Finding The Best Fixed Annuity
Which Fixed Annuities Are Best?
Finding the best fixed annuity will mean different things to different investors. Understanding the different aspects within annuities is a crucial step in choosing an annuity that is best for you. Some may choose an annuity based on its interest rate, while others may put more of an emphasis on it’s benefits and features. Over the past decade, annuity features such as income riders have become more complex, but also very beneficial when used in the correct situation.
Factors to Consider :
- Strength and Financial Security of The Insurance Company
- Rate of Return vs Flexibility
- Current Interest Rate Environment
- Contract Length
Considering these factors will work towards maximizing returns while reducing risk. There are trade-offs for each factor: The longer the commitment, the less flexibility, the higher the rate. Look for contracts with the highest rate and the least flexibility you can tolerate.
Other benefits of fixed annuities are safety of principal, more liquidity than CDs and typically offer higher rate of return than bonds, CDs, or treasuries.
Fixed annuities sometimes offer higher interest rates than competing investments, such as CDs (certificates of deposit) because the insurance carrier puts your money in longer-term bonds, which typically offer better returns than short-term bonds. Whenever fixed annuities pay higher rates than other safe investments, they’re worth considering.

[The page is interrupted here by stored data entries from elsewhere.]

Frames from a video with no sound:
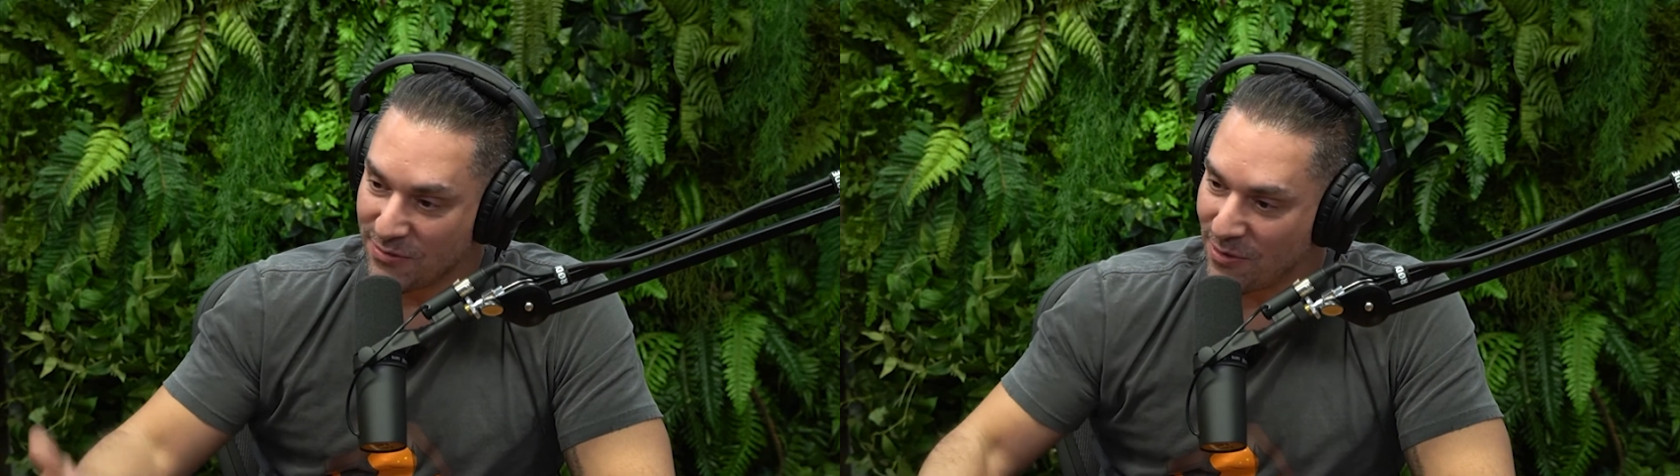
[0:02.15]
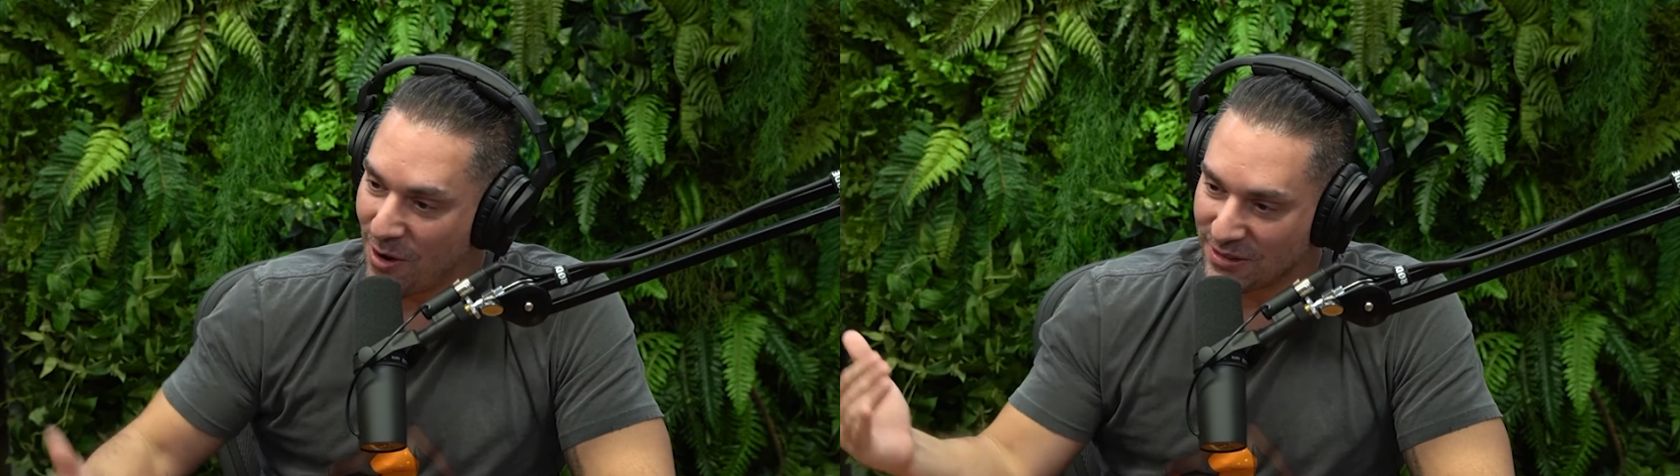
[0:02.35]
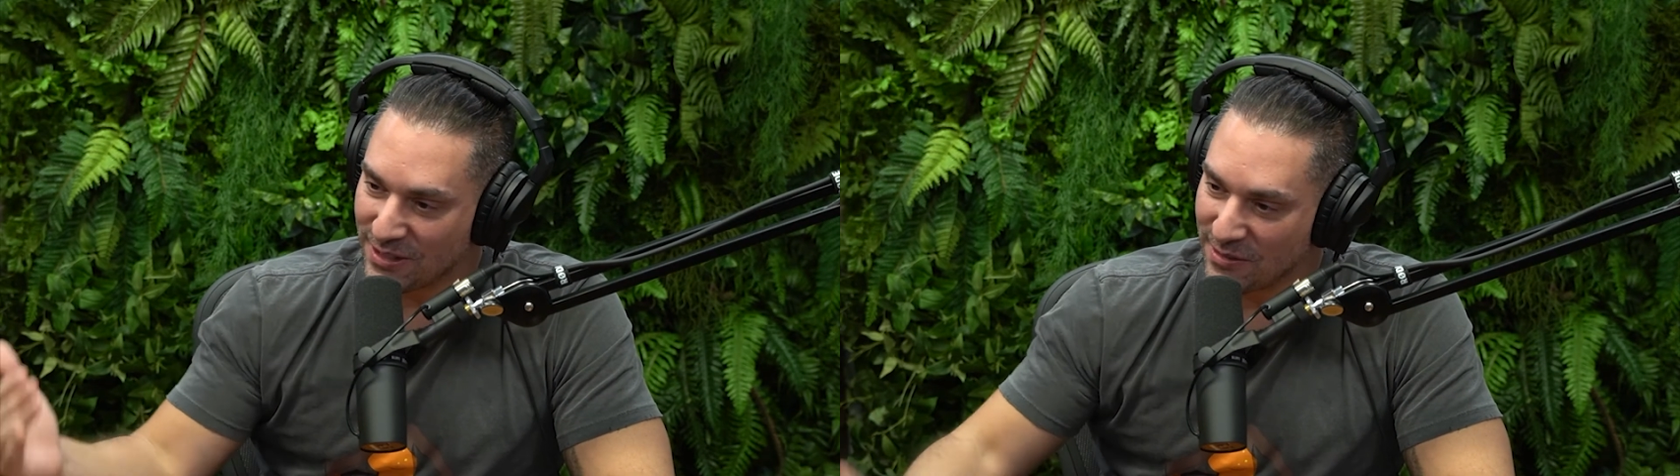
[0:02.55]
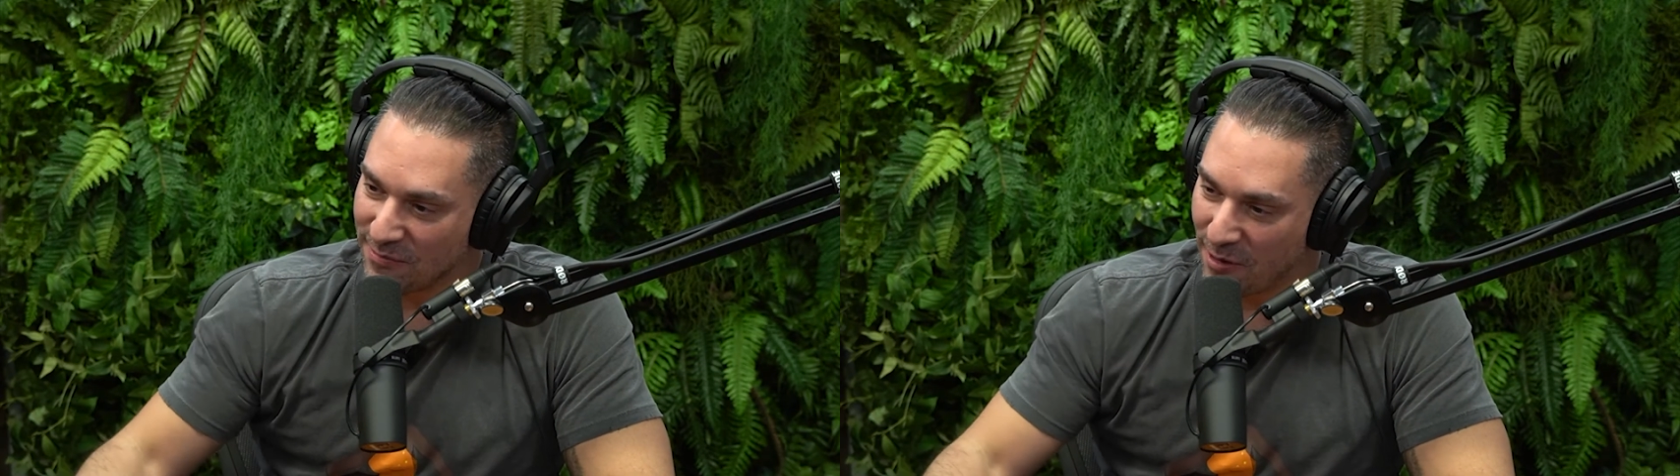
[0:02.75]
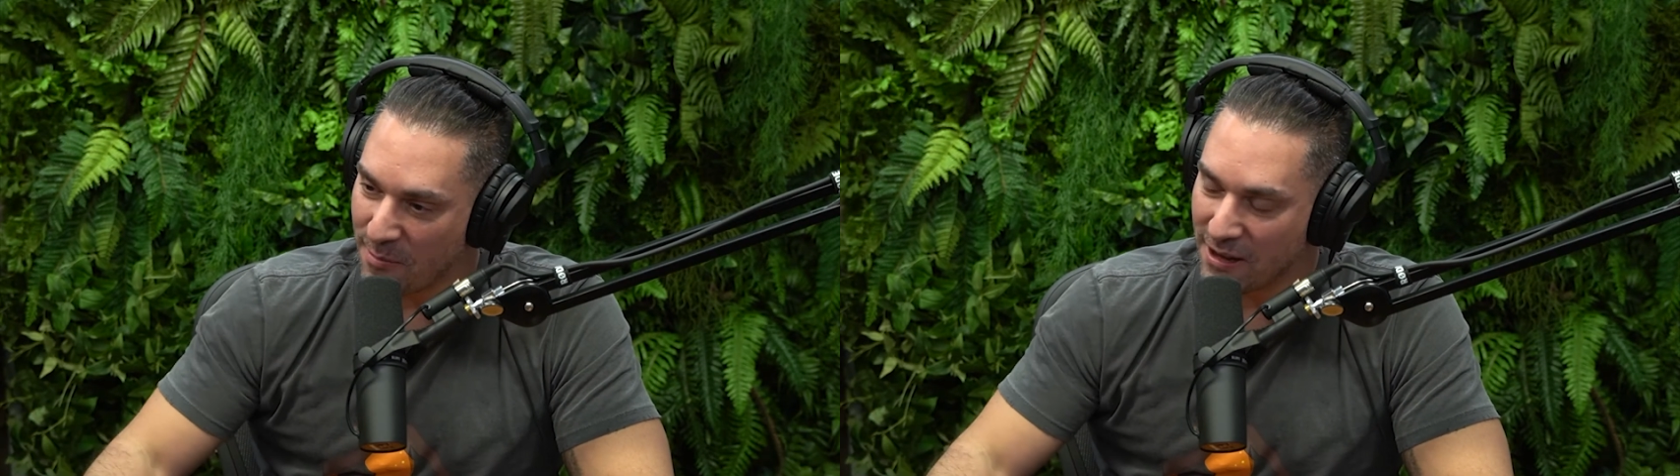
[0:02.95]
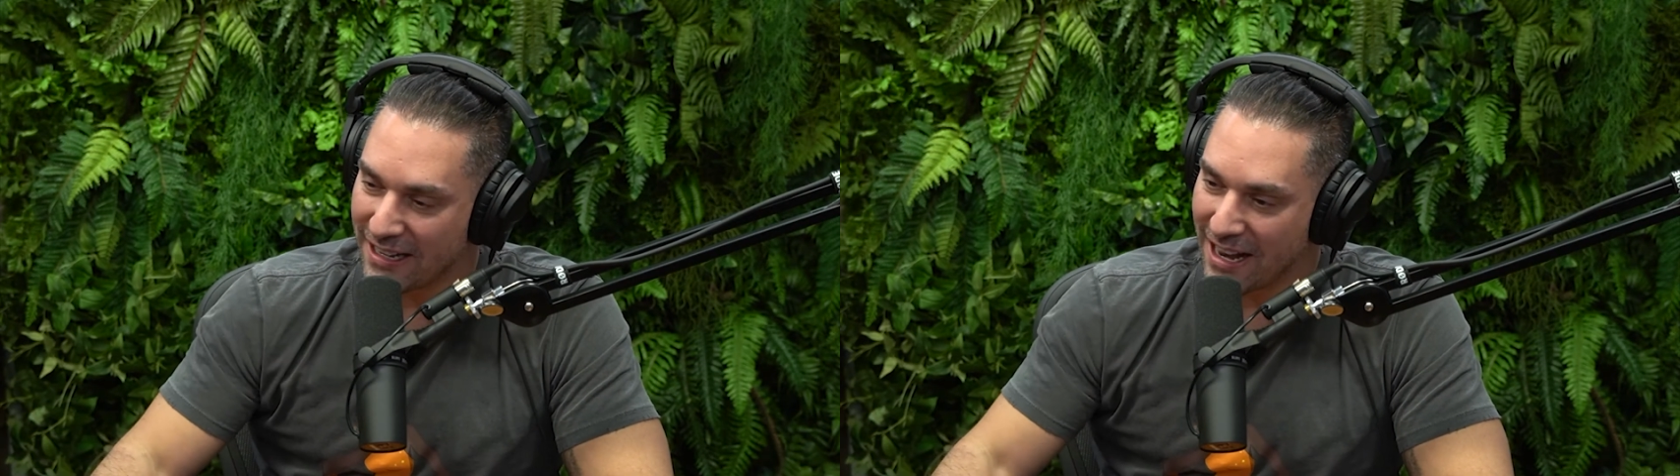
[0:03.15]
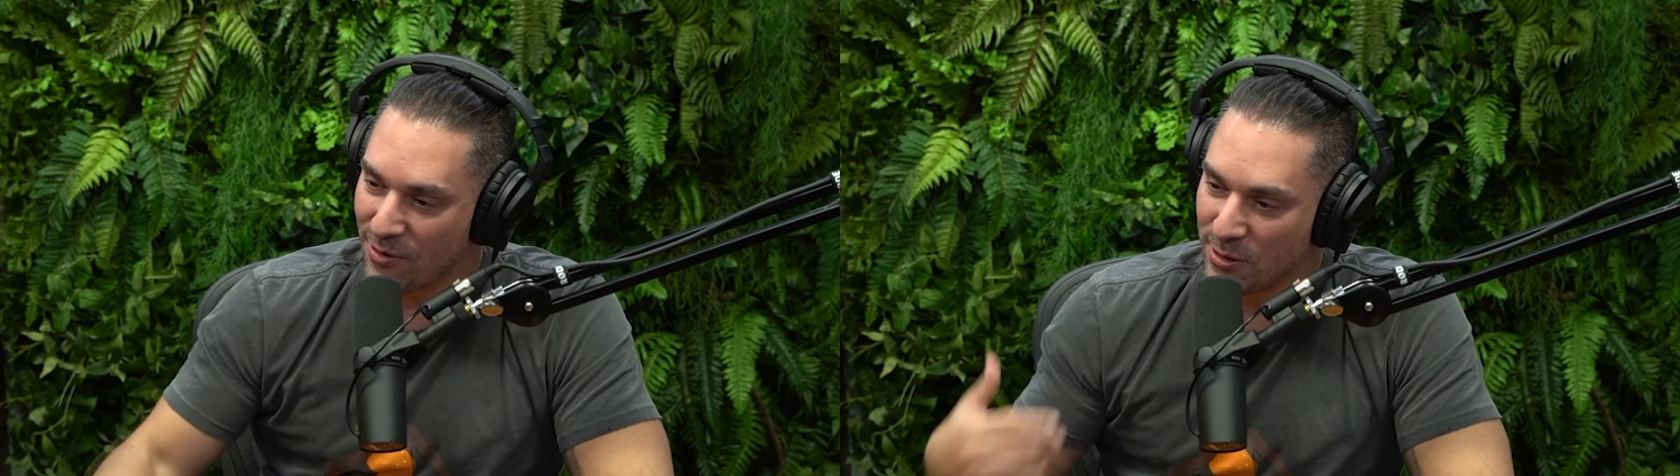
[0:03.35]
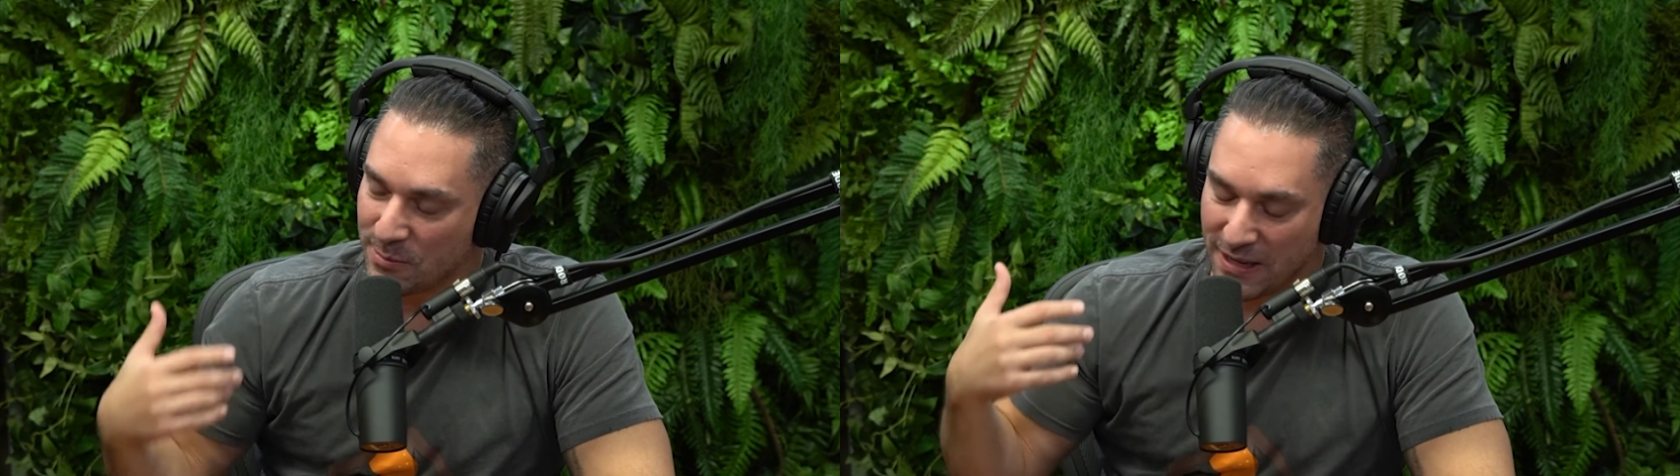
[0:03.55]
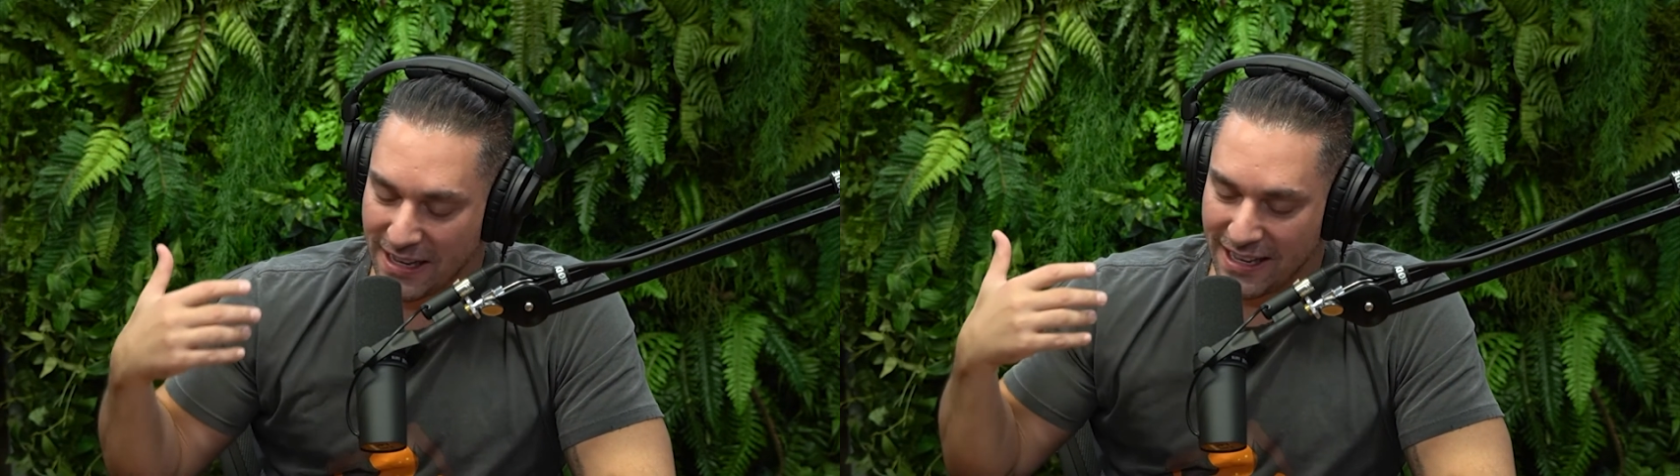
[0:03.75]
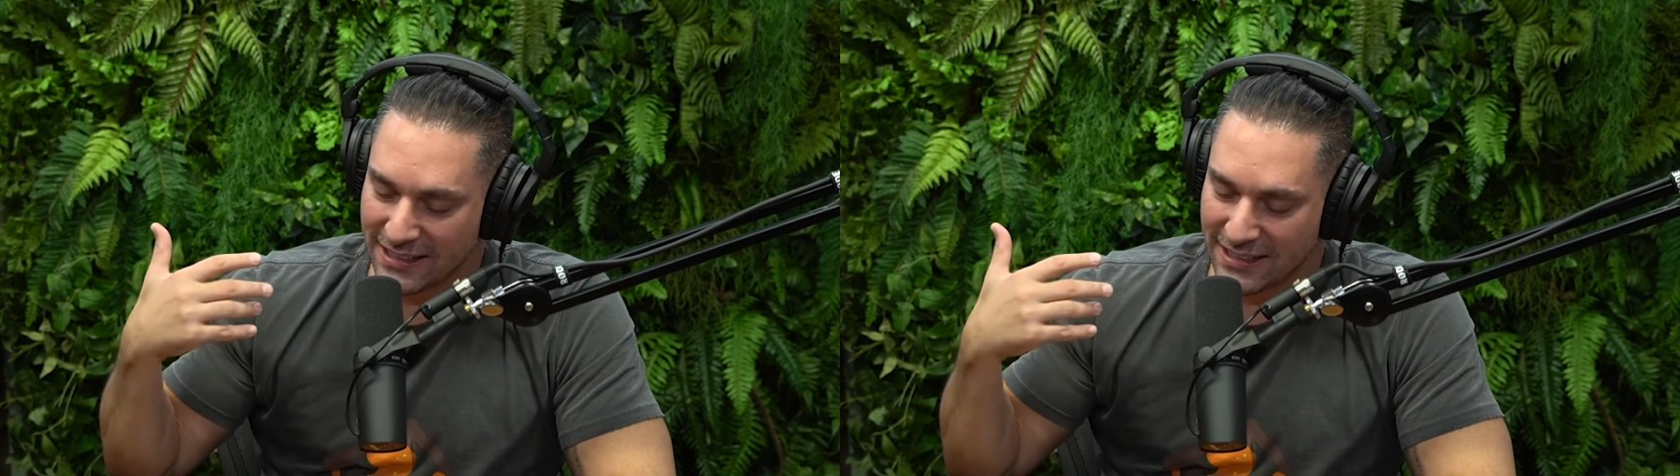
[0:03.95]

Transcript: volta, se forma lá na USP,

Strength Of The Insurance Company
The only serious risk posed by fixed annuities is if the insurance company backing the contract goes belly-up. In reality, most insurance companies hold solid, diversified portfolios that allow them to weather most economic storms.
Occasionally though, an insurance company can become insolvent. Even in these cases policy holders are still covered by Minimum State Guarantees, but it’s best to avoid this scenario altogether. How? Try to stick with A-rated or better insurance carriers. A lower rated company may offer more attractive rates, but the marginally better rates will not typically justify the risk. Go with a company you can trust and rely on.
Balancing Rate of Return and Contract Flexibility
A high-yield annuity is not necessarily the best annuity. Every investment has its trade-offs, and this is true of annuities. Be careful with what might seem like a free lunch. A high rate typically entails a stricter withdrawal schedule, a longer term, a larger premium, or a shortened guarantee period. For most shoppers the best annuities will have a healthy balance between all of the above.
Current Interest Rate Environment
Fixed annuity rates rise and fall constantly, mimicking the behavior of the general interest rate environment. As with CDs, you’re locking in a fixed rate for a set period of time, whether it be 6 months or 10 years. During that time, rates of return on other fixed-income vehicles may rise or fall while your rate is locked in. It’s therefore to your benefit to shop when rates are high or are suspected to drop.
That said, annuities are not to be regarded as stock-trades. You’re saving for retirement, not looking to make a quick, speculative profit. With this in mind, it’s more important to buy the annuity when it fits your retirement plan than to wait around and second-guess a perfect point in the cycle. Your strategy is to invest early and rely on compound interest and historical market averages to prevail, not forecast the market.
Buying Long Term
Higher rates correlate with longer term commitments and larger premium deposits. Insurance companies are eager to hold your money as long as possible so they can increase their return on investment. This being the case, they typically offer incentives for committing to longer contract terms. This can actually be to your benefit because retirement accounts are naturally long-term. As long as you’re comfortable and well-diversified, go for the longer term and get the better rate.
Double-check your annual penalty-free withdrawal limits to make sure it satisfies any potential need to take out funds for emergencies. If you want the highest possible rate, consider laying down a large premium. Insurers often offer better rates for large lump-sum investments. $5,000 might be the contract minimum, but it won’t lock in the best rate. You’re also better off purchasing a single $100,000 policy than four $25,000 policies. Consolidate small purchases to reduce paperwork, overhead, and fees.
Length Of The Guaranteed Rate
It might seem that a “4.5% fixed rate annuity for 10 years” means just that, but actually most fixed annuities only guarantee rates for part of the whole term. In this case, 4.5% might be guaranteed for only 3 years, potentially dropping at the start of year 4. When shopping around, be sure to maximize your guaranteed period. The trade-off is similar to a fixed vs. variable rate mortgage. A lower rate guaranteed for 10 years is preferable to a high teaser rate that expires one year down the line.
The good news is, the guaranteed period is golden — you’ll be earning that 4.5% regardless of market conditions. If the economy turns for the worse or interest rates dip, the insurance company could start losing money but you’ll still earn a profit. That’s why fixed annuities are great buys prior to economic downturns — if interest rates start to decline, it’s a good time to lock them in.